**Assigned task**
Return the records below exactly; pictures stay out.

**Material for the task**
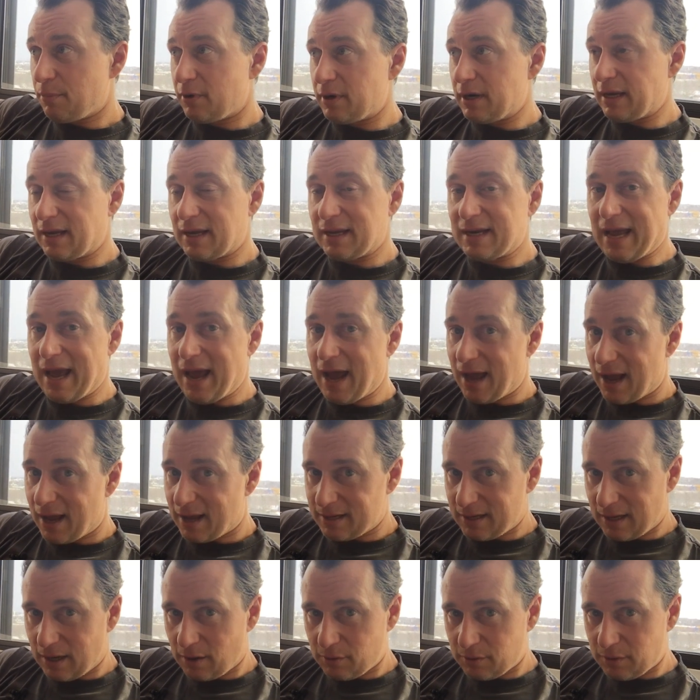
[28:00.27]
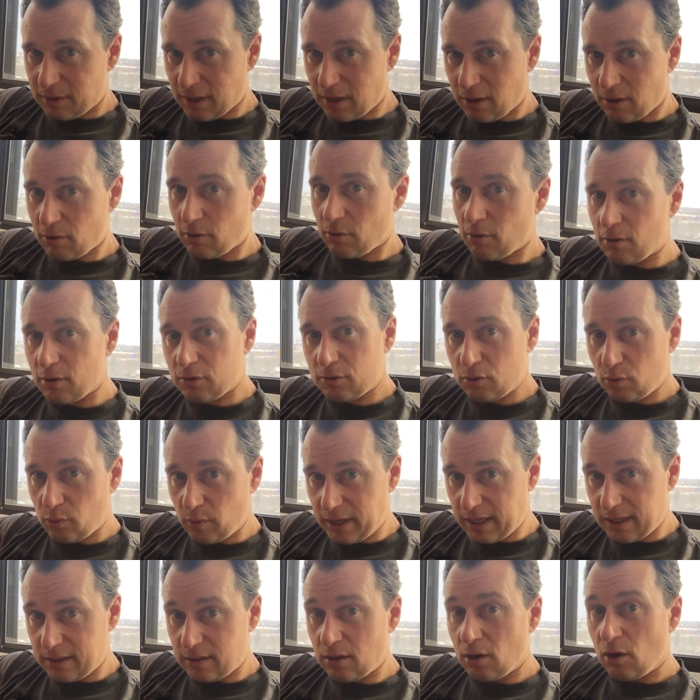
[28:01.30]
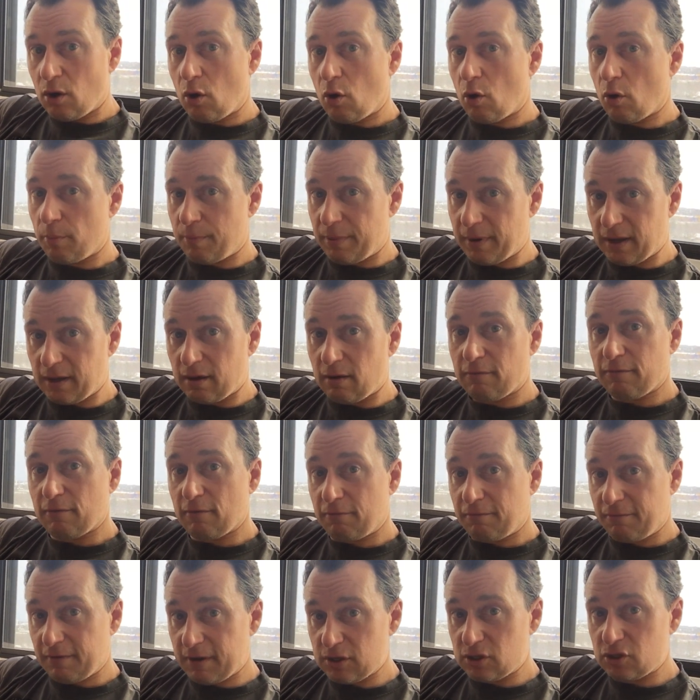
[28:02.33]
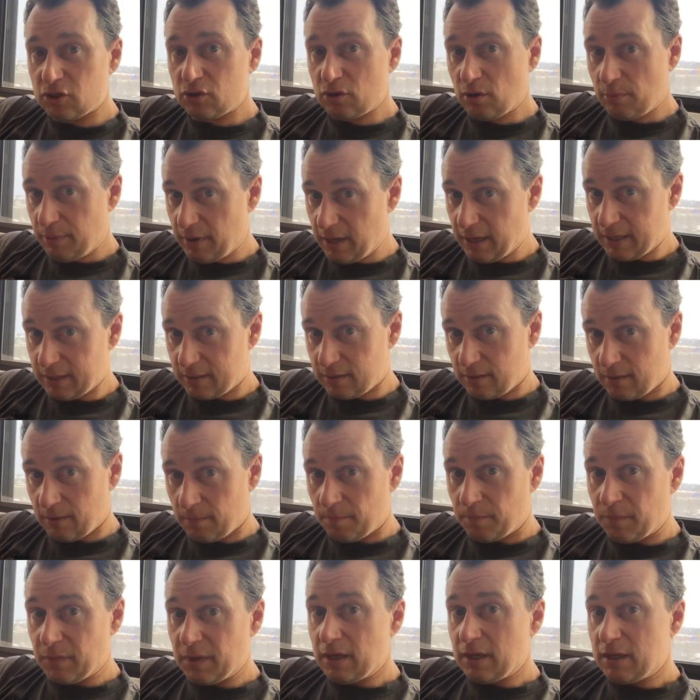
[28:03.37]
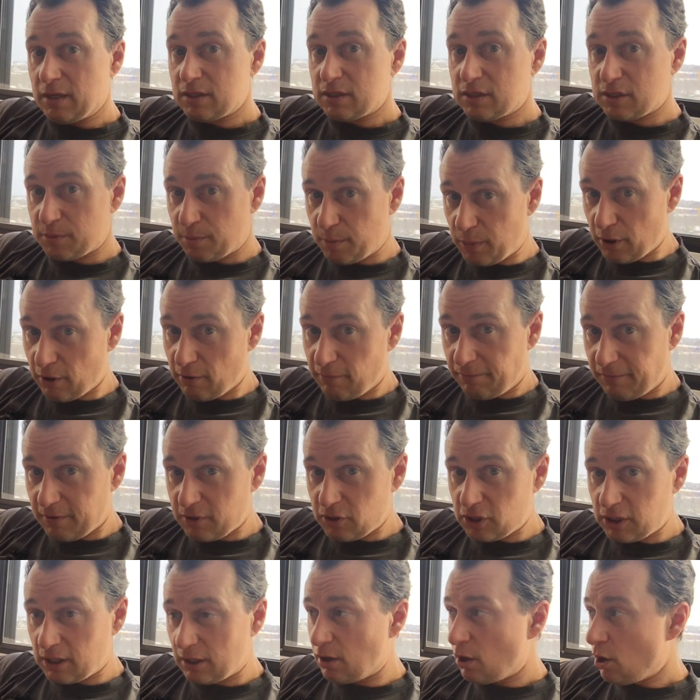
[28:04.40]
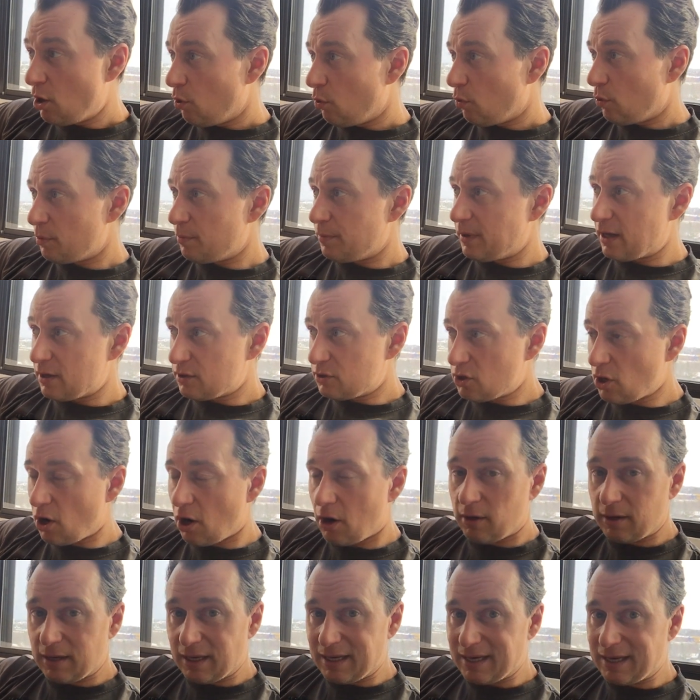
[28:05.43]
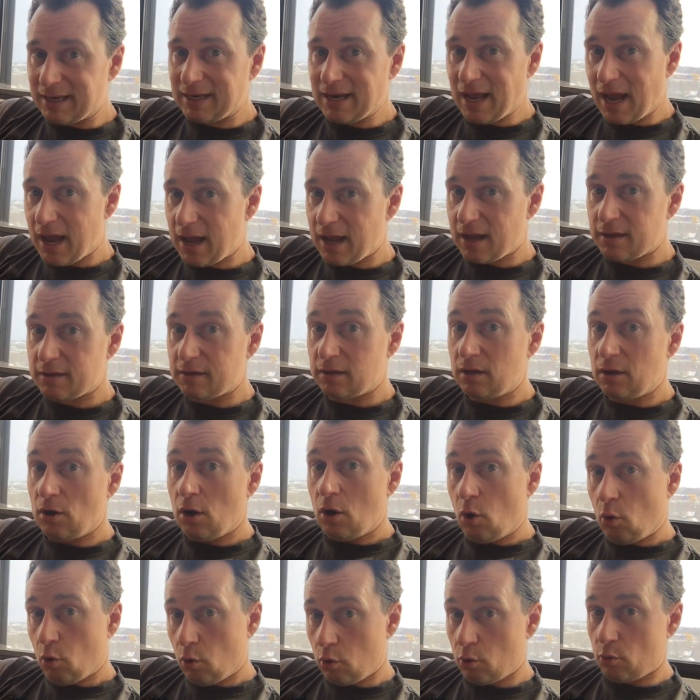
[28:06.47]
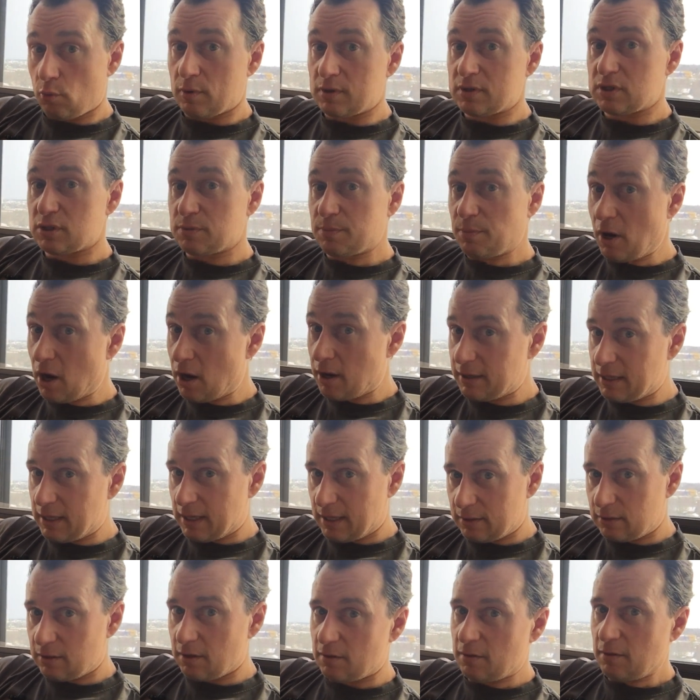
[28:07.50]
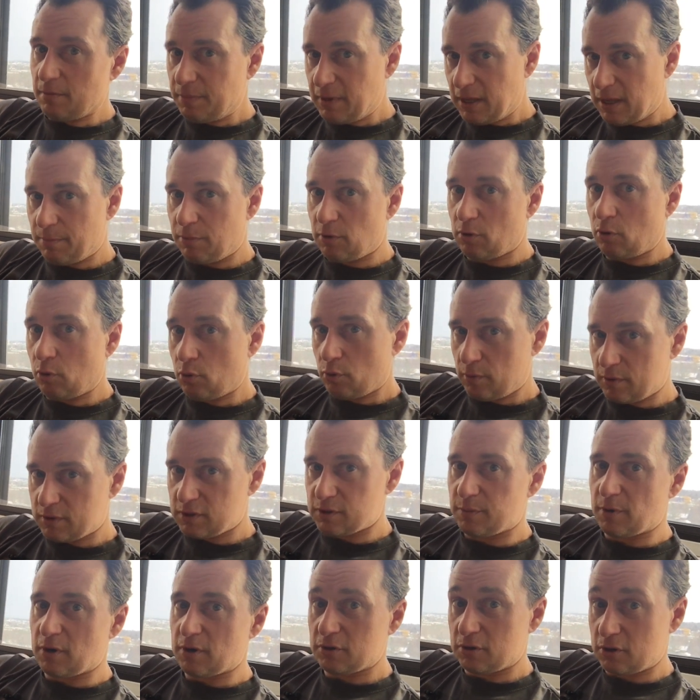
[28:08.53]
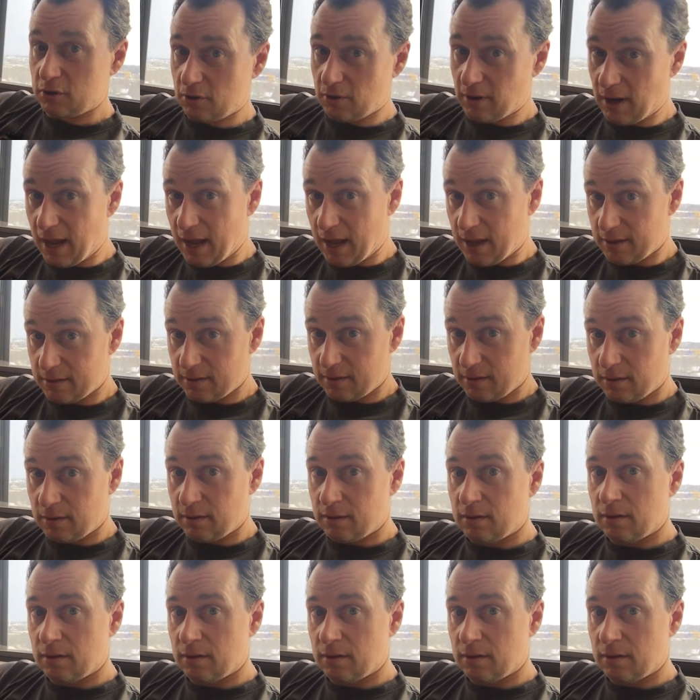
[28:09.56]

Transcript: putting an ad out there or a tweet hoping for fish to bite. Spear fishing would be a targeted ad or responding to the people who respond to your ad.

**Solution for this problem**
[28:00.27]
[28:01.30]
[28:02.33]
[28:03.37]
[28:04.40]
[28:05.43]
[28:06.47]
[28:07.50]
[28:08.53]
[28:09.56]

Transcript: putting an ad out there or a tweet hoping for fish to bite. Spear fishing would be a targeted ad or responding to the people who respond to your ad.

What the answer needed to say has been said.